Through the grant, Dr. Doshi will be able to build on previous discoveries from his lab regarding a novel B cell survival cytokine, an immune signaling protein, that appears higher in patients with inhibitors. His project will target therapy to this cytokine in animal models, in an attempt to overcome the immune system’s response to rFVIII. In addition, he will follow the trail of previous evidence that suggests specific mutations can lead to higher levels of this cytokine and predispose a patient to autoimmune disease. His work will analyze patient samples to see whether hemophilia patients with such mutations are more prone to developing inhibitors.

“The Bayer Fellowship Project Award provides funding to do this exciting work, which may significantly advance the care of hemophilia by identifying both a new therapy and predictive biomarker for inhibitors,” Dr. Doshi said. “In addition, the award provides support for me to obtain specialized clinical training in caring for people with hemophilia through mentors at CHOP and UPenn.”

Paris Margaritis: Expanding our Understanding of How FVIIa Works in Hemophilia

One treatment for a hemophilia patient’s excessive bleeding includes the administration of large amounts of Factor VIIa (FVIIa), an activated form of a clotting factor that patients already have, and which normally circulates in small amounts.

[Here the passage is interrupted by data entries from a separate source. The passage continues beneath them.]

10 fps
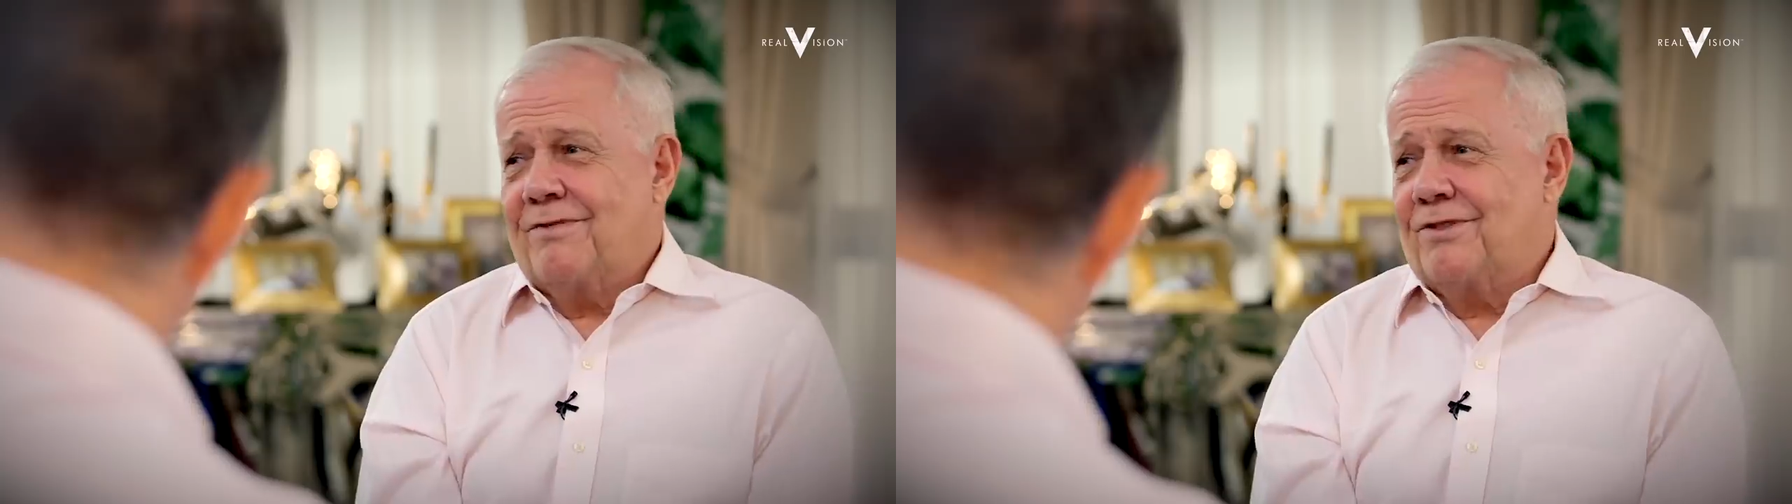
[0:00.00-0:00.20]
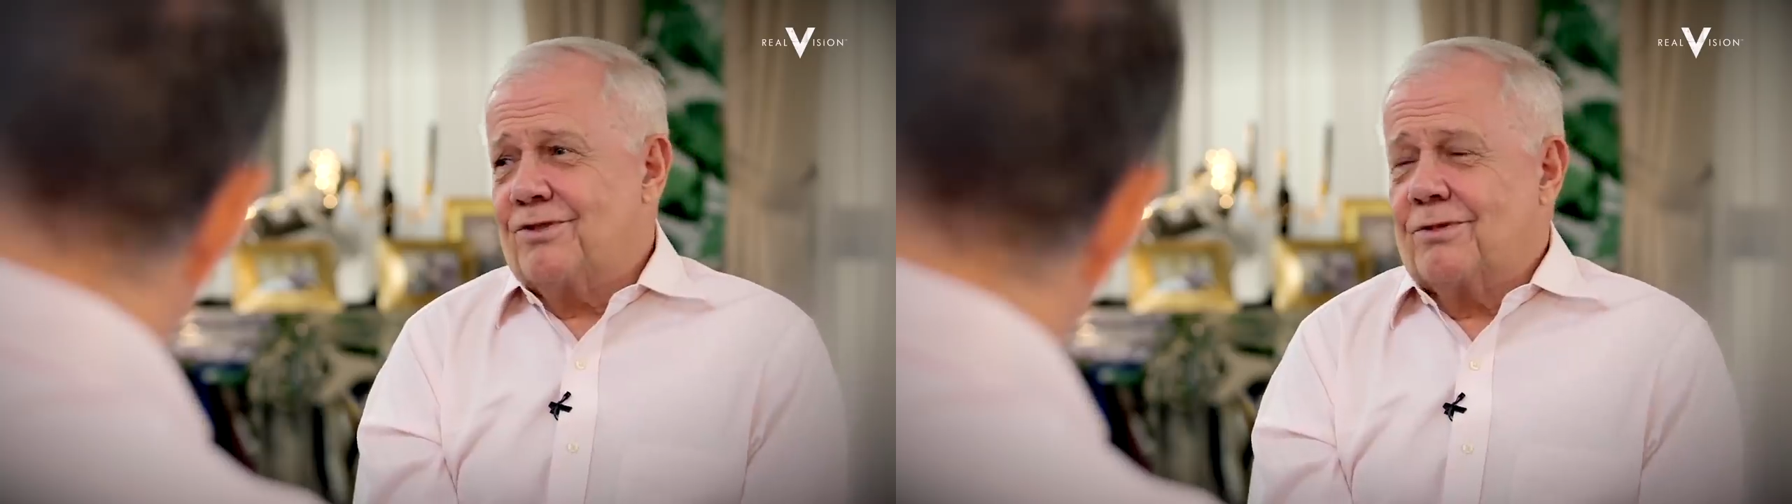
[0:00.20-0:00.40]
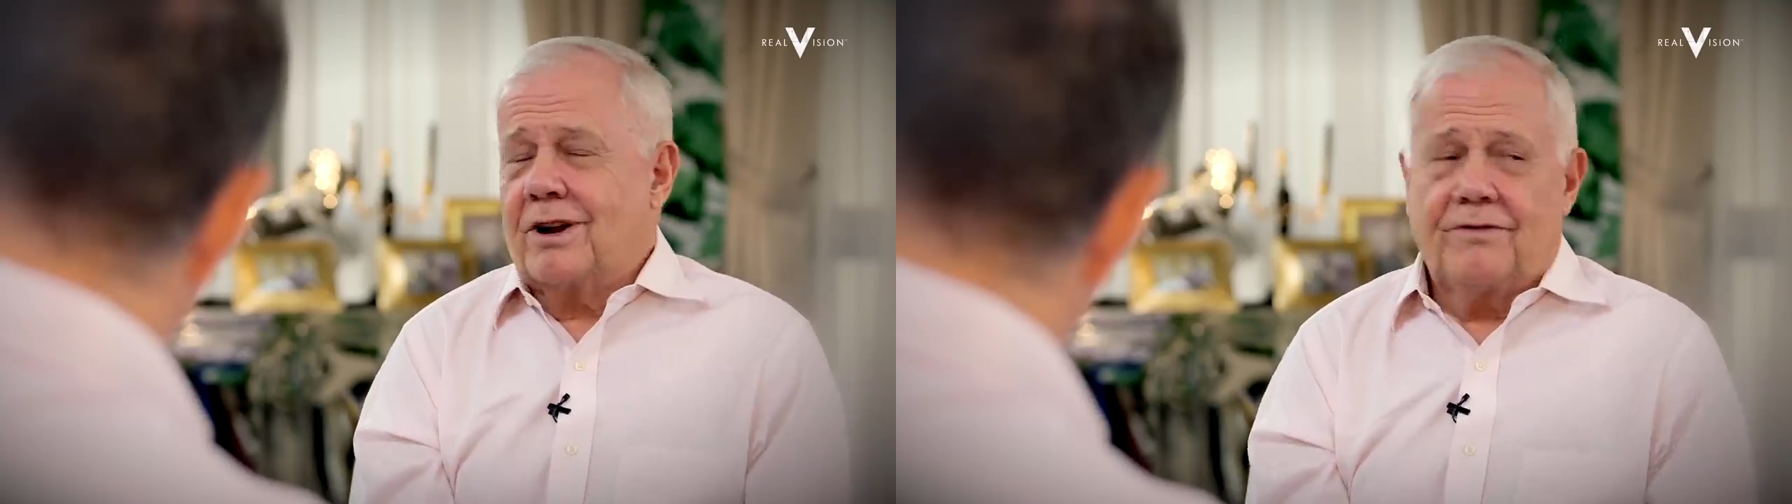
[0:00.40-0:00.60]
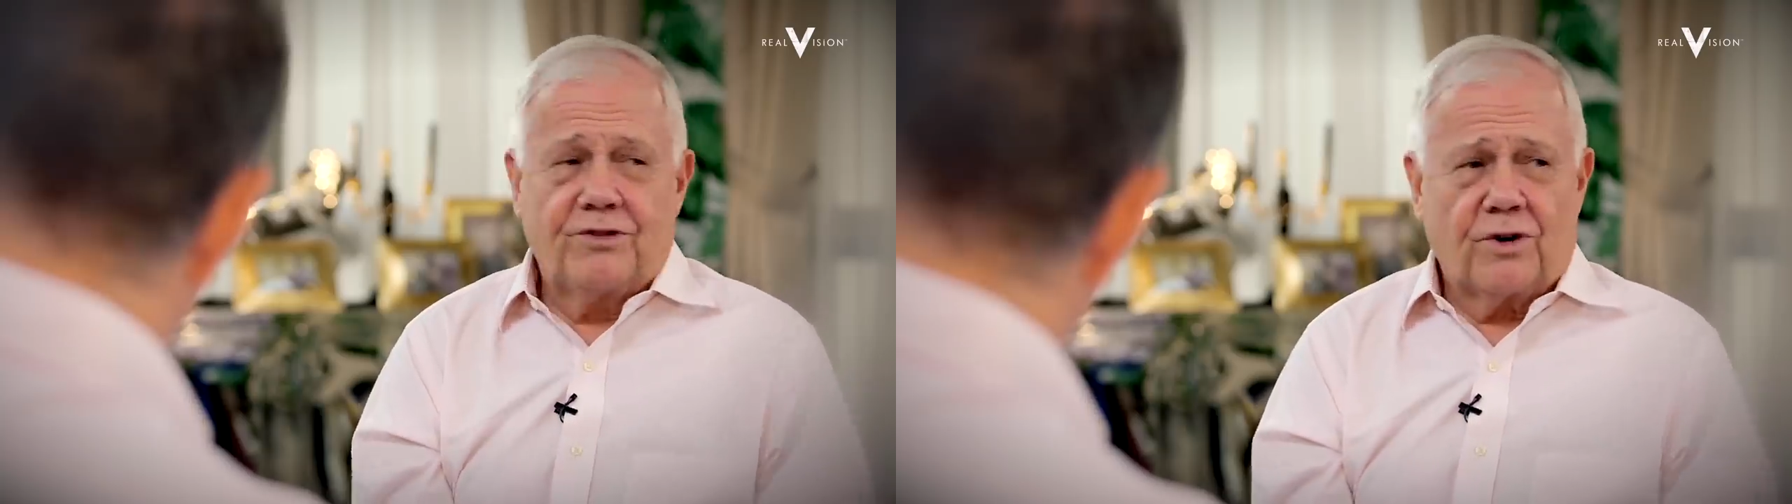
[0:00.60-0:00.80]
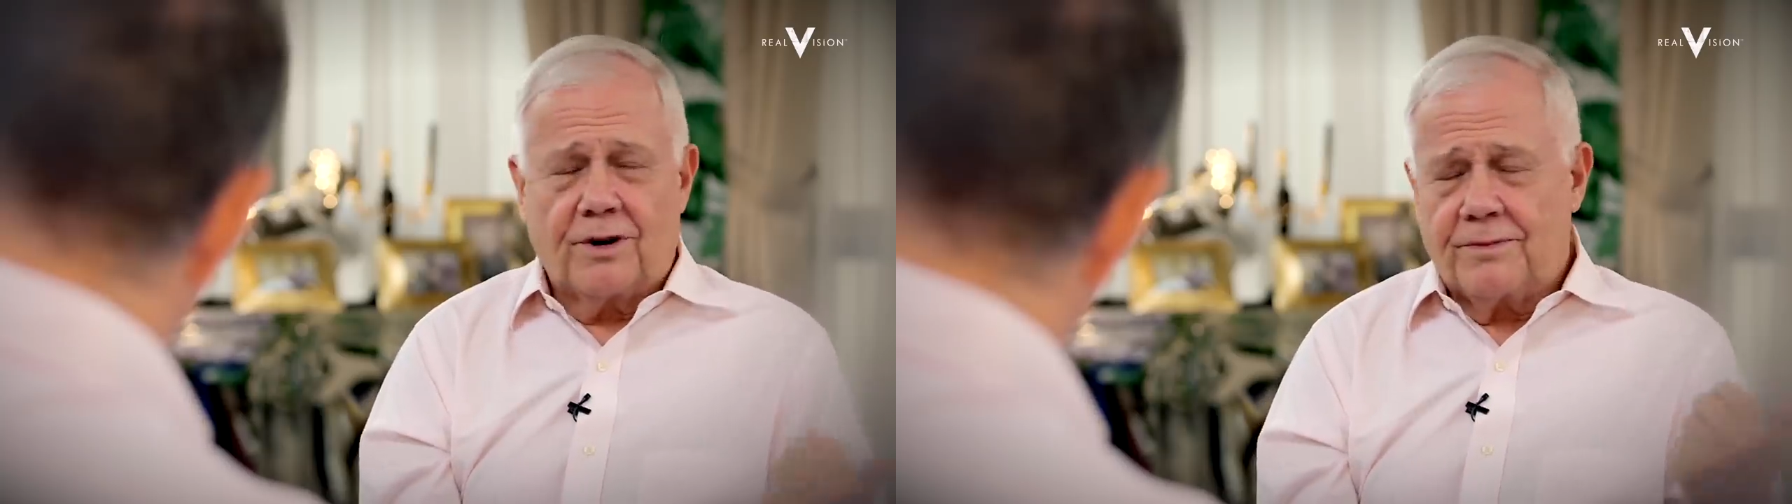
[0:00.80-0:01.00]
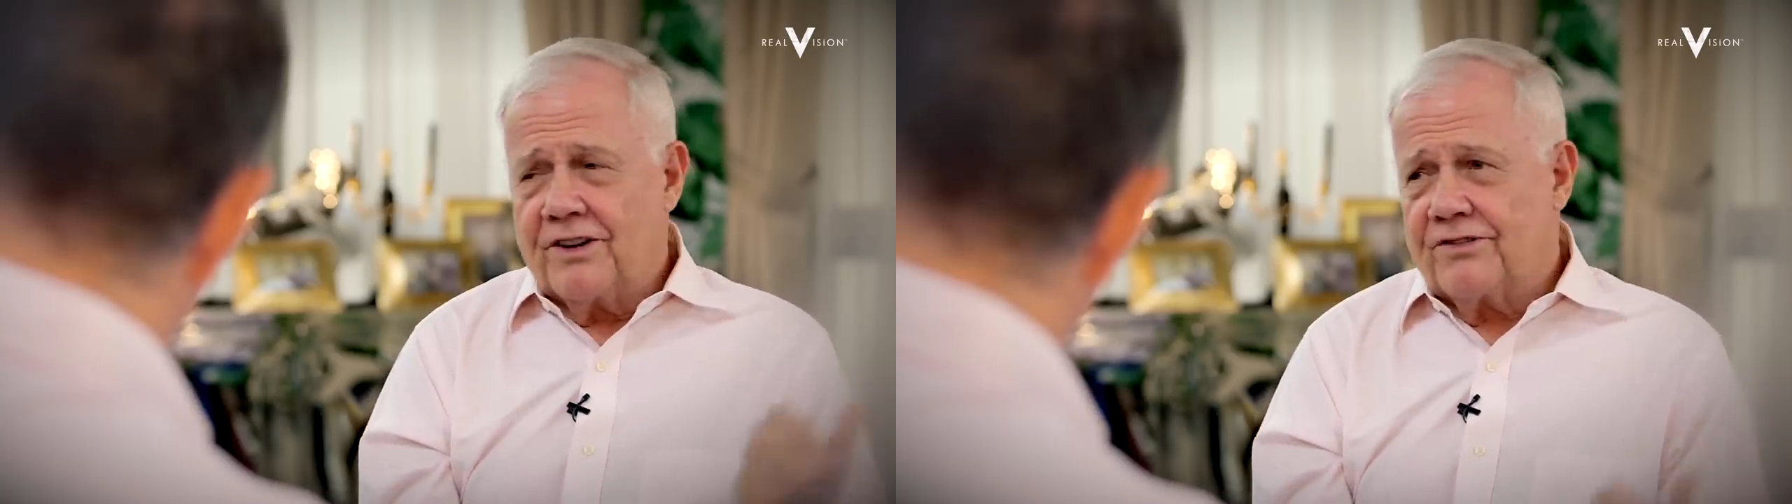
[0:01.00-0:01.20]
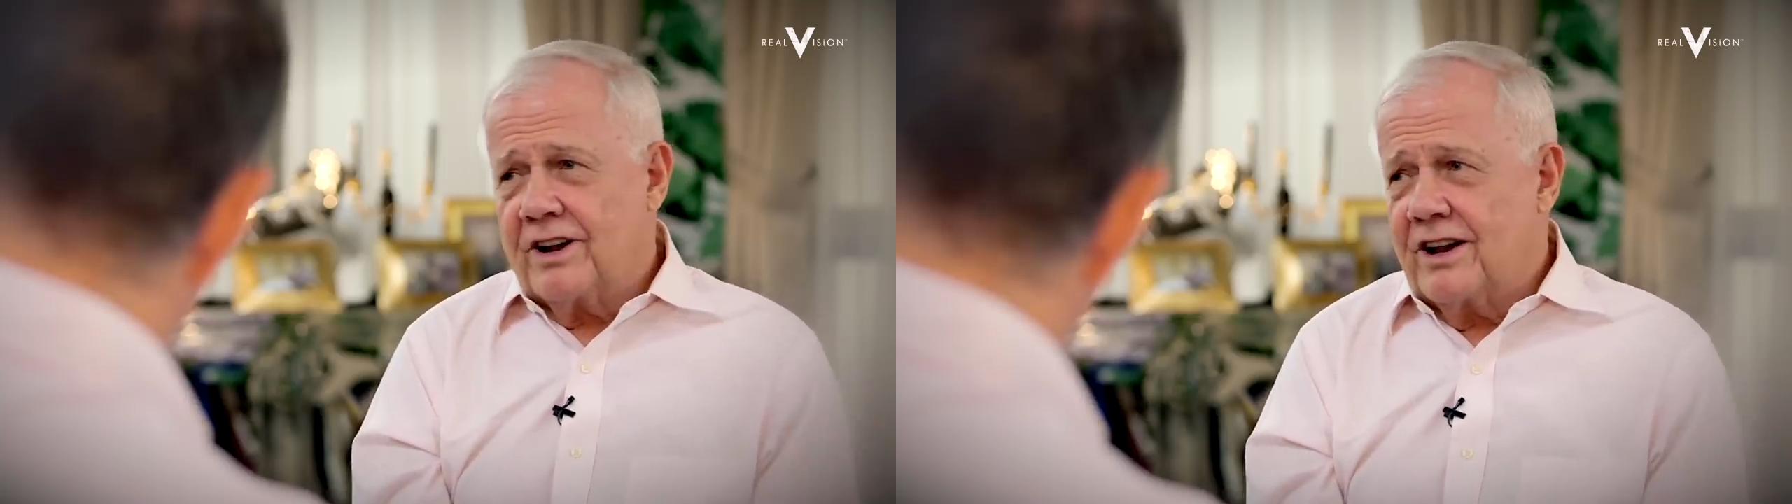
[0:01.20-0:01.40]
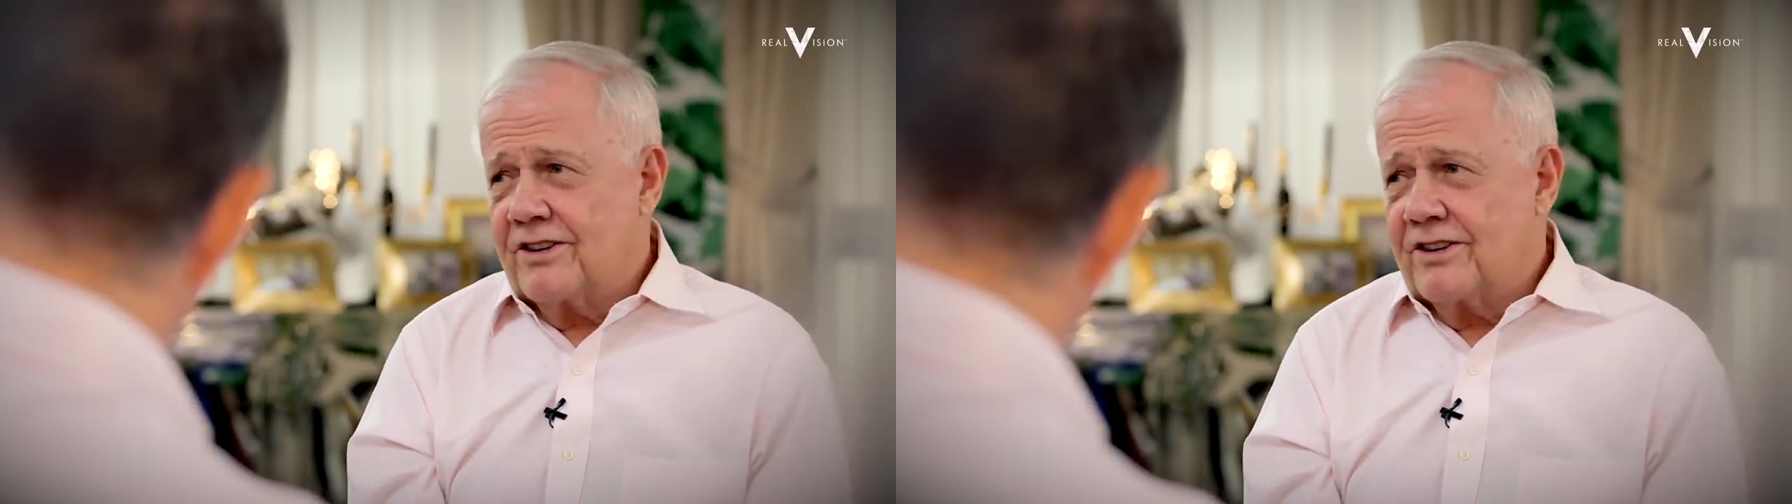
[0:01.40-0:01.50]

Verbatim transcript: if you, well, if you short them yesterday,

“Although FVIIa is very short lived in blood, paradoxically, its hemostatic effects in hemophilia appear to persist for significant amounts of time,” Dr. Margaritis said.

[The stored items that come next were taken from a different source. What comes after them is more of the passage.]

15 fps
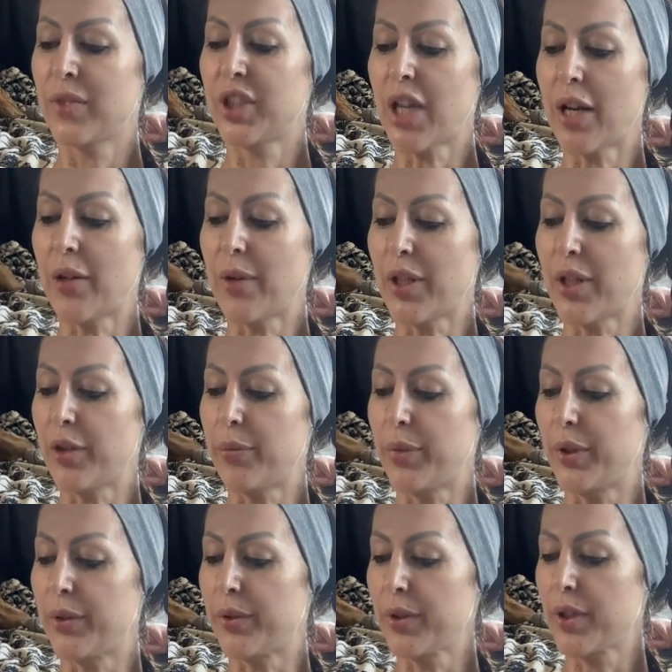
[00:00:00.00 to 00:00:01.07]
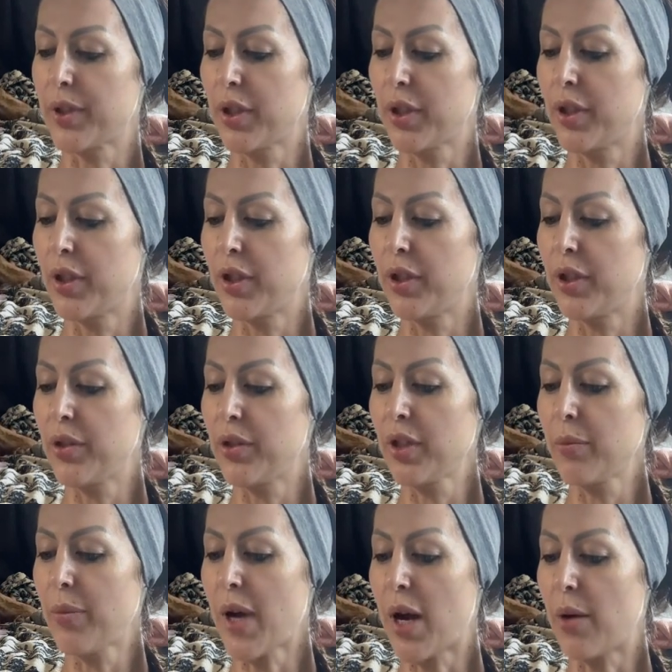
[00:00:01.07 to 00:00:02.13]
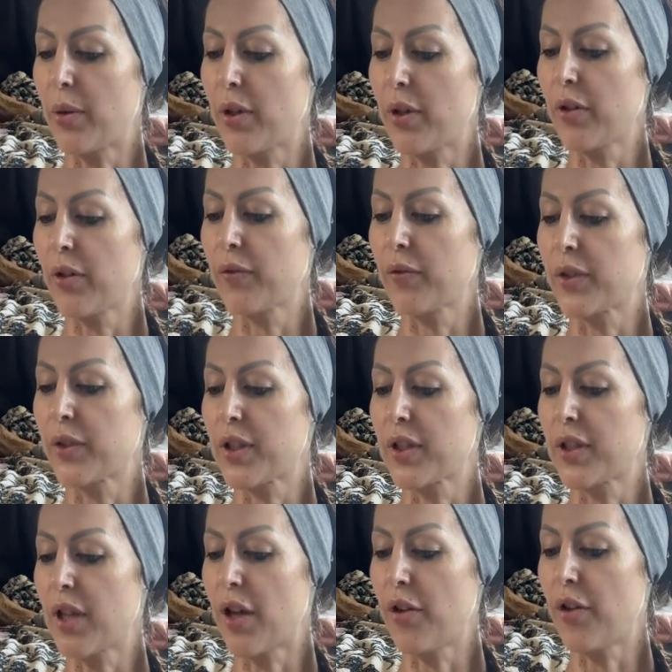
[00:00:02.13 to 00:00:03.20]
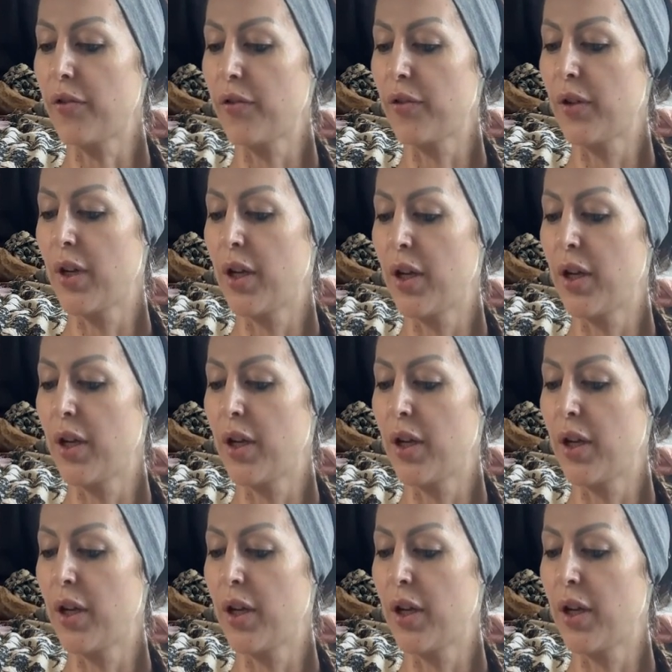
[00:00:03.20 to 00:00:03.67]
Shadow attribute, using power for self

Dr. Margaritis has received previous BHAP funding twice and, with the new grant, will continue an ongoing investigation to explain how FVIIa works inside the body. Potentially, FVIIa may “pool” outside of the blood vessels where it can be used when an injury occurs. Previous research has shown that a vessel wall protein (endothelial protein C receptor, or EPCR) does facilitate the hemostatic function of FVIIa and its transfer from the blood to the extravascular space. According to Dr. Margaritis, a hypothesis for the extended hemostatic effects of FVIIa is that the protein ECPR affects clotting directly on the vessel wall when FVIIa is infused in patients and indirectly by enabling the infused FVIIa to transfer extravascularly, where it can be stored and used during an injury.

“[The] Bayer Hemophilia Awards Program grant aims to delineate the hemostatic contribution of the proposed intra- and extravascular FVIIa pools in vivo,” Dr. Margaritis said. “Overall, the results will increase our understanding on how FVIIa works in hemophilia, potentially allowing for the rational design of novel FVIIa molecules for the treatment for bleeding.”